The alignment began on the western end near the Gateway Arch vicinity adjacent to the Mississippi River waterfront and proceeded eastward across the river via an approach to bridges serving vehicular traffic between St. Louis and East St. Louis. From the riverbank the alternate followed urban and industrial corridors through Downtown East St. Louis and skirted neighborhoods near Alton freight lines, paralleling rights-of-way associated with the Illinois Central Railroad and later with Union Pacific Railroad trackage. It intersected with U.S. Route 40 and later state routes that linked to Interstate 55 and Interstate 64 corridors, threading between river levees and rail yards.

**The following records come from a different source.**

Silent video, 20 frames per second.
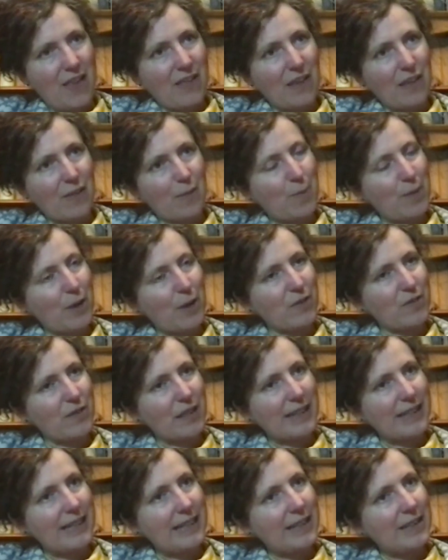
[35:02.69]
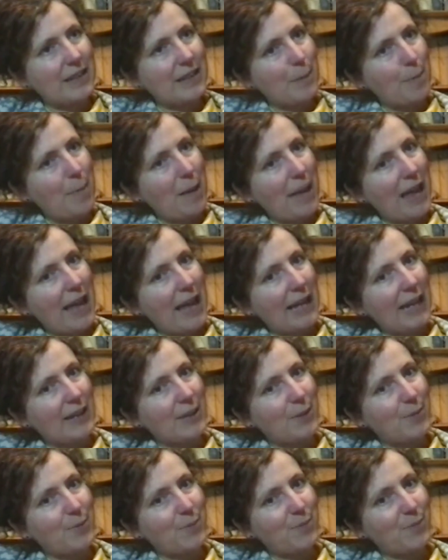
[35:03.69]
That's because I needed a
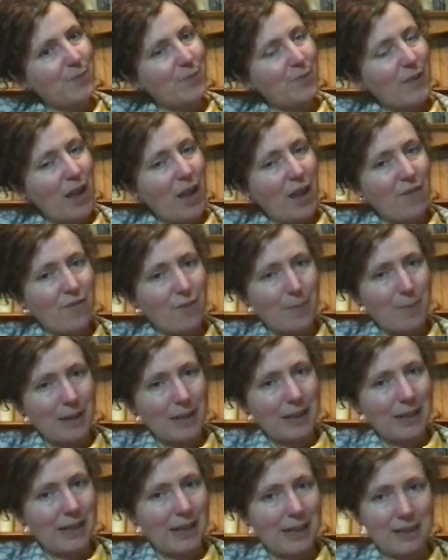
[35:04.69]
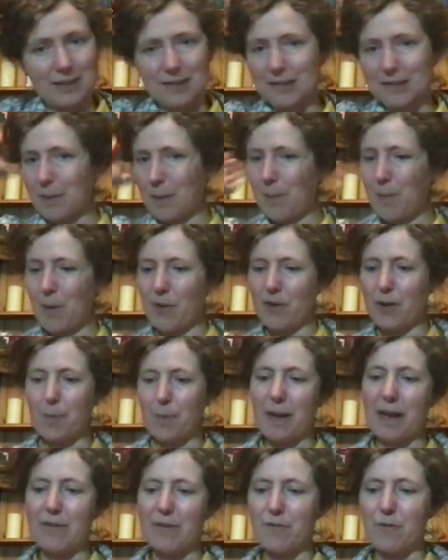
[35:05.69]
pin for my light, so I borrowed a
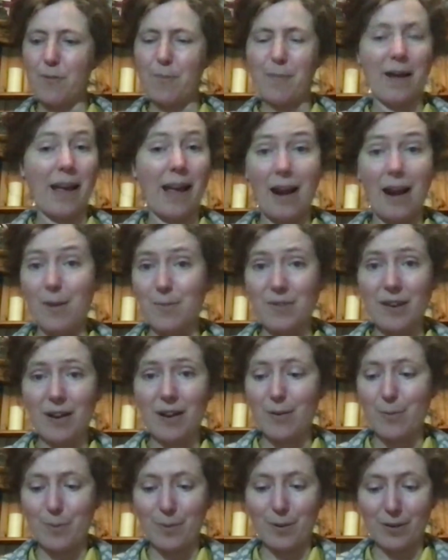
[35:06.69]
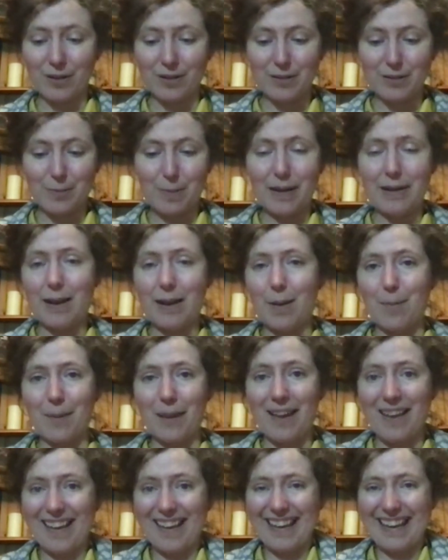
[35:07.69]
pin from my hair. I'm terrible. It's a bad
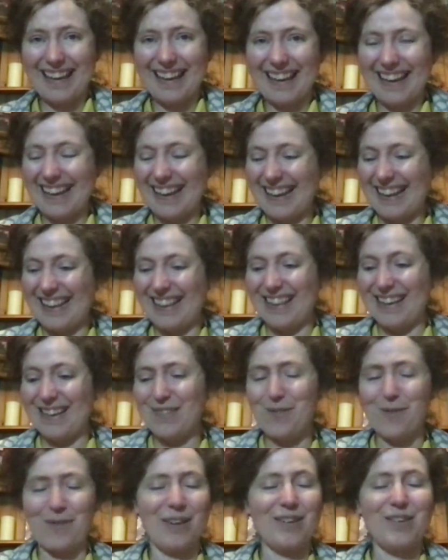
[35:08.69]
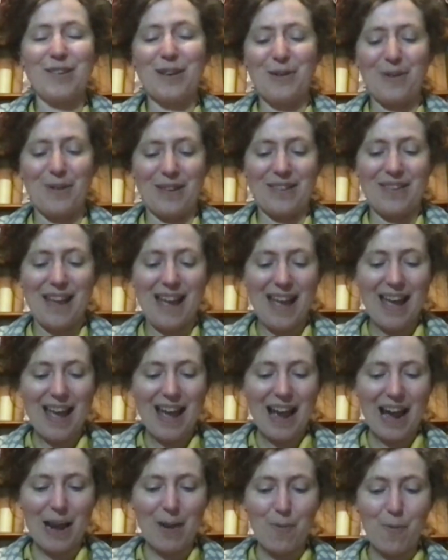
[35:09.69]
habit. That's what I do with.
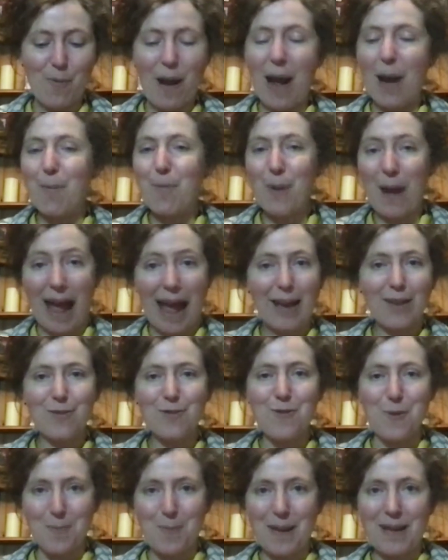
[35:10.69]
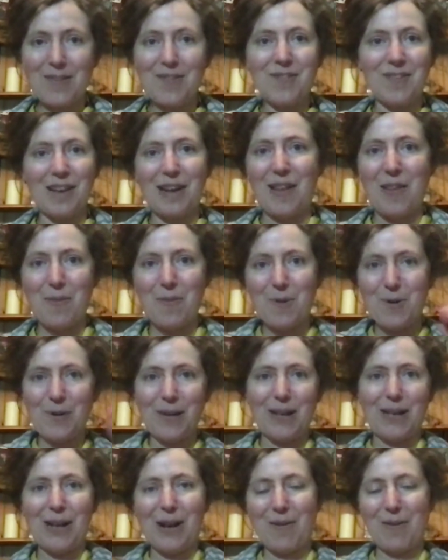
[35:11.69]
I put extra pins in the
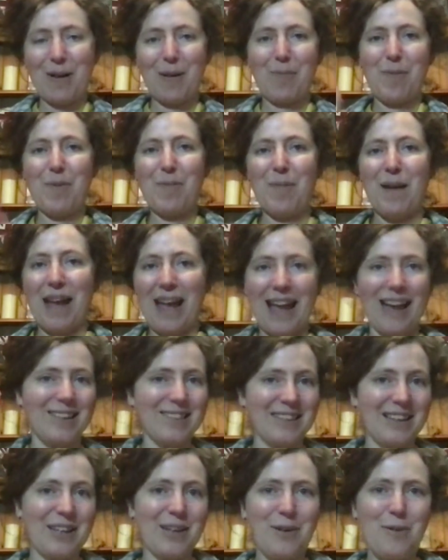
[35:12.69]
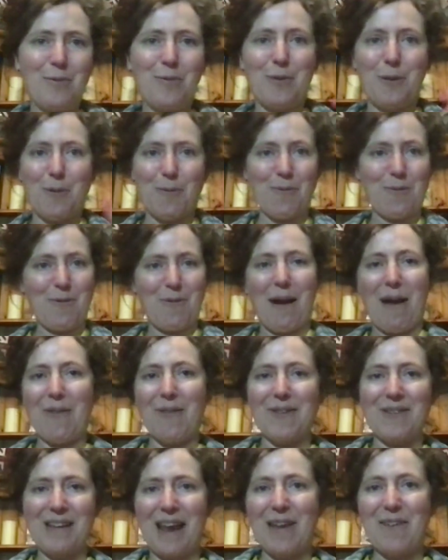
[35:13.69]
morning, you know, when I pin my hair, because I use them
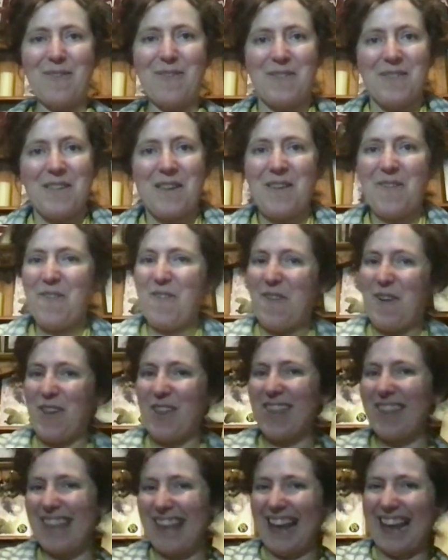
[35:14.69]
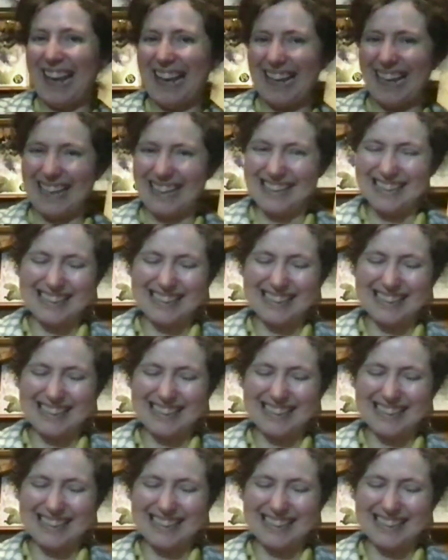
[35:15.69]
throughout the day for different things.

The pavement surface consisted of early concrete and asphalt typical of 1930s federal projects overseen by agencies such as the Illinois Department of Transportation predecessor organizations and was punctuated by commercial nodes that served motorists on U.S. Route 66, including motor courts, service stations affiliated with brands like Standard Oil and Sinclair Oil Corporation, and eateries catering to long-distance travelers.
The alternate designation emerged in the context of the 1926 creation of the United States Numbered Highway System and subsequent realignments responding to traffic demands during the Great Depression era. Municipal leaders in St. Louis County and civic boosters from East St. Louis and Madison County lobbied for improved river crossings and through-routes to stimulate commerce connected to the Missouri Pacific Railroad and Baltimore and Ohio freight movements. The route was formally signed in the early 1930s to divert long-distance traffic from downtown St. Louis congestion and to provide a lower-grade crossing alternative to mainline U.S. Route 66 bridges. In the mid-1930s, large federal highway projects, including bridge improvements and the rise of new routing standards promoted by the American Association of State Highway Officials (AASHO), resulted in the reintegration of the alternate into the primary U.S. Route 66 alignment and its eventual decommissioning. Subsequent highway planning during the post-World War II period and the creation of the Interstate Highway System shifted long-haul traffic away from the corridor, though local roads retained vestigial alignments and names reflecting the Route 66 heritage.
- Western terminus: Junction with crossings near Eads Bridge approaches and local connectors to downtown St. Louis. - Intersection with U.S. Route 40 (alignment corridors near National Road) providing east–west continuity across the Mississippi River. - Junctions with state highways linking to Belleville and Fairview Heights, serving St. Clair County, Illinois commuter flows. - Eastern terminus: Integration with local arterials in East St. Louis feeding industrial districts adjacent to Mississippi River docks and rail yards.
Though brief in length and tenure, the alternate carried strategic importance as an urban bypass linking two major Midwestern transportation centers, St. Louis and East St. Louis. It played a role in redirecting interstate traffic around downtown bottlenecks during an era when National Old Trails Road and other named highways were yielding to the numbered system. The corridor affected commercial land use patterns in Metro-East, encouraging the placement of motor hotels and roadside businesses that contributed to the cultural mythology of U.S. Route 66 popularized by works like the novel The Grapes of Wrath and the song "(Get Your Kicks on) Route 66". Transportation historians connect the alignment to broader trends in regional planning involving agencies such as the Illinois State Toll Highway Authority and the Bi-State Development Agency that later shaped cross-river mobility and transit on the St. Louis metropolitan area.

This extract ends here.